Reproduce the listing word for word. Skip any image.

_ _ _ _ _ _ _

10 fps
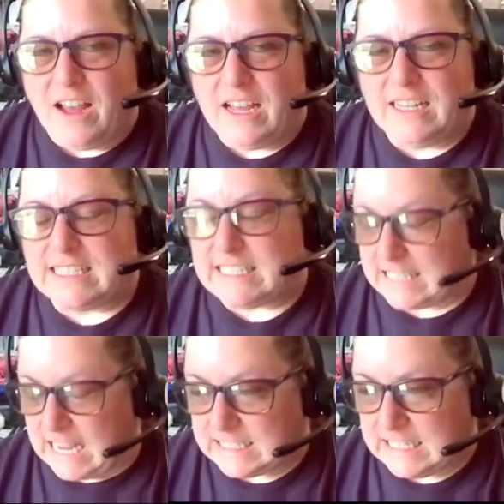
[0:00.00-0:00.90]
it's
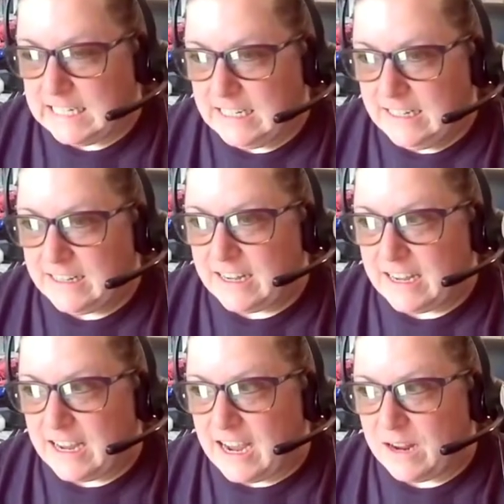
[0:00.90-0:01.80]
disgusting.
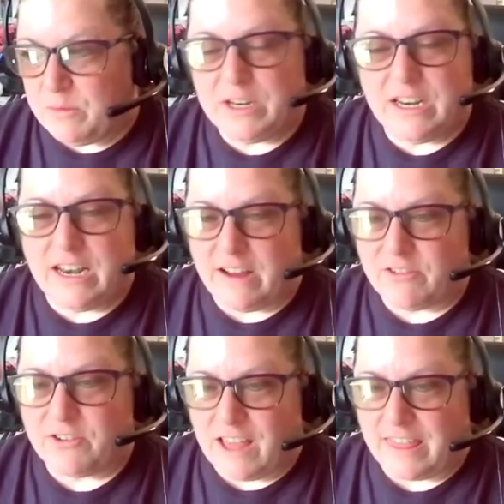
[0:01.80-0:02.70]
I would
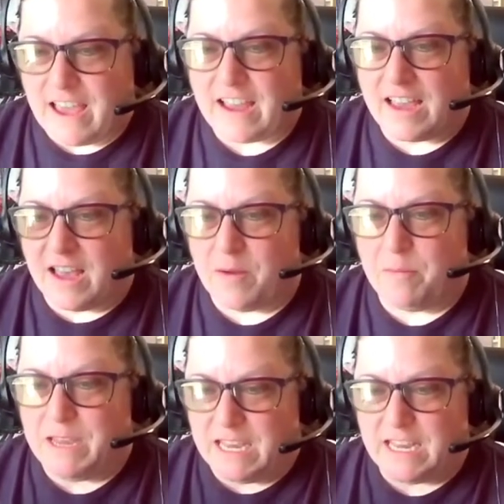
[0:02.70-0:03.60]
never let that
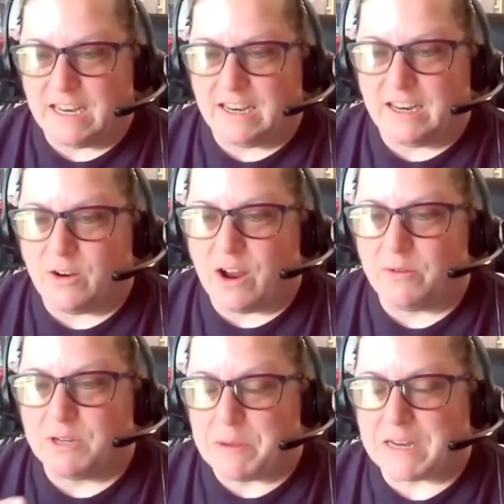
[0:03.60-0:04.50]
come in. I
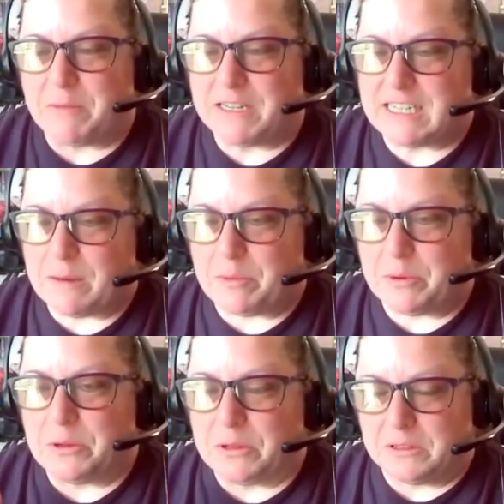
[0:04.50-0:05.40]
respect my temple a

_ _ _ _ _ _ _

Your response:
10 fps
[0:00.00-0:00.90]
it's
[0:00.90-0:01.80]
disgusting.
[0:01.80-0:02.70]
I would
[0:02.70-0:03.60]
never let that
[0:03.60-0:04.50]
come in. I
[0:04.50-0:05.40]
respect my temple a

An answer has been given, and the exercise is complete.